Pickens took to heart a lesson his father imparted upon him during college throughout his career. When Pickens was not making sufficient progress toward a degree to satisfy his parents, his father told him: “A fool with a plan can outsmart a genius without one every time. We don’t see you have a plan.” The advice took: He quickly developed a plan to pursue a geology degree, which he earned. And at every challenging step in his business success thereafter, Pickens was sure he had a plan.

In December 2017, that plan called for closing his Dallas-based hedge funds and moving toward a family office structure. His decades-long presence in the industry lives on, however. BP Capital Fund Advisors’ TriLine (without Pickens’ management involvement) introduced a spin-off fund, the NYSE Pickens Oil Response ETF, in February 2018. Under the ticker BOON, the index tracks industry factors shaped by the decades of experience and energy thought leadership of Pickens and his team.

Never shy about expressing his closely held beliefs even when they bucked the status quo, in July 2008 Boone launched a self-funded, $100 million, grass-roots campaign aimed at reducing this country’s crippling dependence on imported oil. In television ads, on his Pickens Plan website, and in personal appearances, he spelled out how our dependence on OPEC oil was an addiction that threatened the U.S. economy, environment and national security, and ties its hands as a nation.

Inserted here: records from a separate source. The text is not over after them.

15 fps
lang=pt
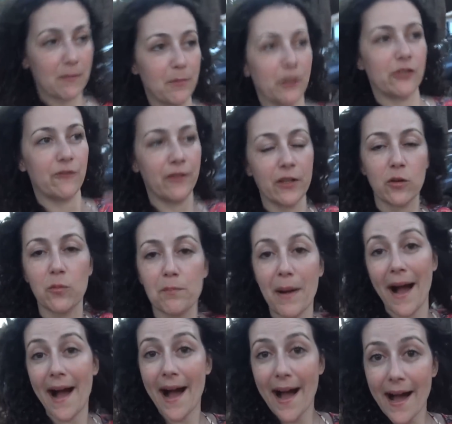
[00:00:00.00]
pode vir com
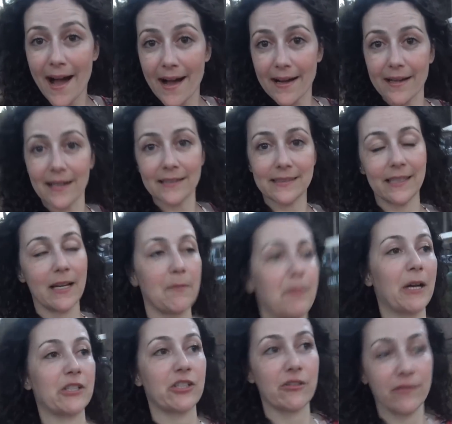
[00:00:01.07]
barraca, tem a
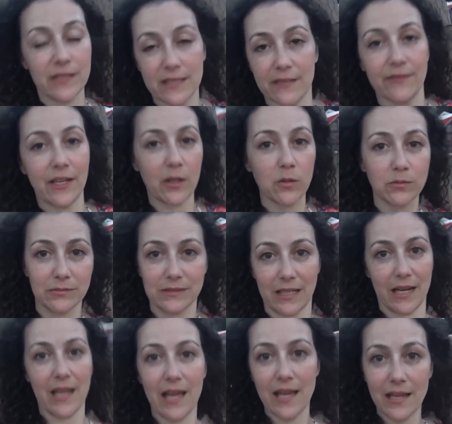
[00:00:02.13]
parte que você vem com
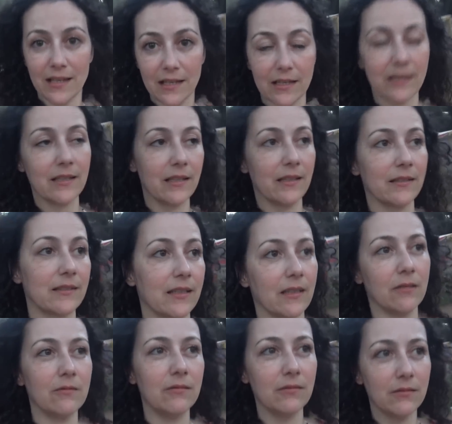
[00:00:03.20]
trailer,
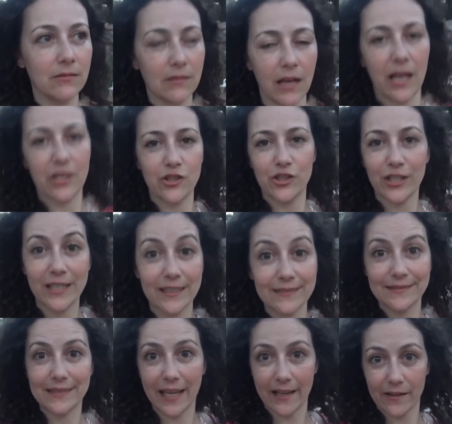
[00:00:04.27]
então é
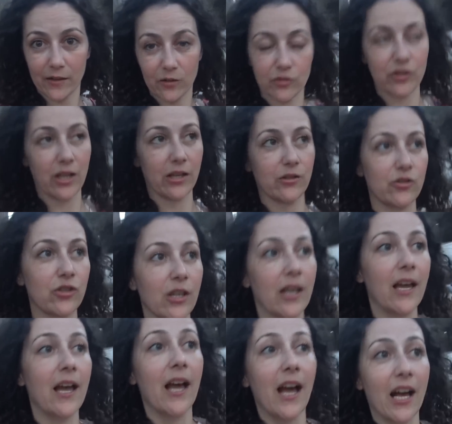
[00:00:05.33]
gigantesco, gente.
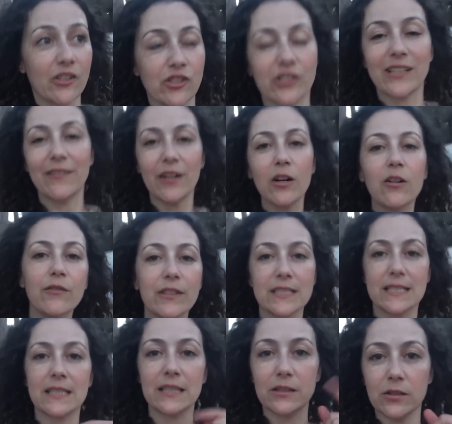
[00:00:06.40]
A gente estava
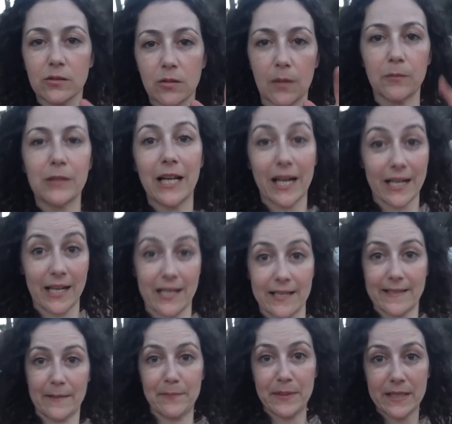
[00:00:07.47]
conversando com a mulher na
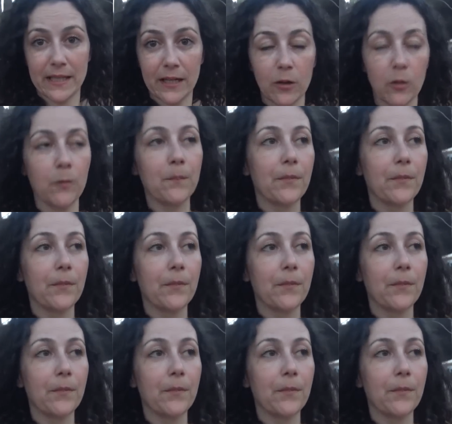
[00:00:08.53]
recepção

While Pickens preferred personal contact in his dealings — “I’ve never been a big fan of emails. I prefer to pick up the phone and work things out” — he always was open to change, and grew to “understand the power of social media, how it helped me build a 1.7-million-person (Pickens Plan) army dedicated to solving America’s energy challenges.” (A good-humored exchange between Pickens and the rapper Drake that became the talk of the Twitter universe in May 2012 drove home the social media lesson for Pickens — “it’s one of the only ways that I would ever find myself in a dialogue with a rapper like Drake,” he noted at the time.)

“Boone
Listen:
Boone Reflects on His Life

Listen:
Boone’s Advice for Youth

During the span of his career, Pickens made hundreds of billions of dollars — for others as well as himself — and he wasn’t timid about spreading it around. “I like making money. I like giving it away,” he often said. The breadth of his philanthropy — more than $1 billion — includes medical research, athletics, and academic projects. In 2006, he established the T. Boone Pickens Foundation with a $175 million endowment. The Chronicle of Philanthropy regularly listed him among the top U.S. philanthropists. His Foundation is focused on improving lives through grants supporting educational programs, health and medical research and services, athletics and corporate wellness, the entrepreneurial process, at-risk youth, and conservation and wildlife initiatives.

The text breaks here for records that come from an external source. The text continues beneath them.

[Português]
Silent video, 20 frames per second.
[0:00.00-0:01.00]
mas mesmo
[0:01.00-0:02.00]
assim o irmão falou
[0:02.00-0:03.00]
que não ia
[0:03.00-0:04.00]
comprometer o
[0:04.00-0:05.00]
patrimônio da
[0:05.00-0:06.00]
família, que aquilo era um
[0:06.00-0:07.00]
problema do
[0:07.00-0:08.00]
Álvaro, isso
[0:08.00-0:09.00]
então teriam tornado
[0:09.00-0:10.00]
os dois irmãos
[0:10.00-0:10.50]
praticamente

“Entrepreneurs search for — and create — value,” Pickens wrote in Boone Pickens: the Luckiest Guy in the World. “That underlying value is what my life is all about — whether the focus is the energy business or some other endeavor. Today, we enjoy a robust economy and significant shareholders’ say in the companies they own. Takeovers, solicited or otherwise, have become an accepted business practice; today, the Business Roundtable does not attack the acquirers, win or lose. Countless gambles played a part in bringing that combination together. Our role in the journey was worth the risks.”

His life, stunning achievements and stinging losses alike, was chock full of lessons, most of which he readily shared over the years. His impact on American culture reflected his many interests and passions, including his unyielding belief in the entrepreneurial spirit, his leadership in corporate fitness, the need for alternative fuel development, and his prudent stewardship of American lands. Pickens, a proud alum of OSU (at the time he graduated, it was operating as Oklahoma A&M), donated the gist of his professional papers to his alma mater.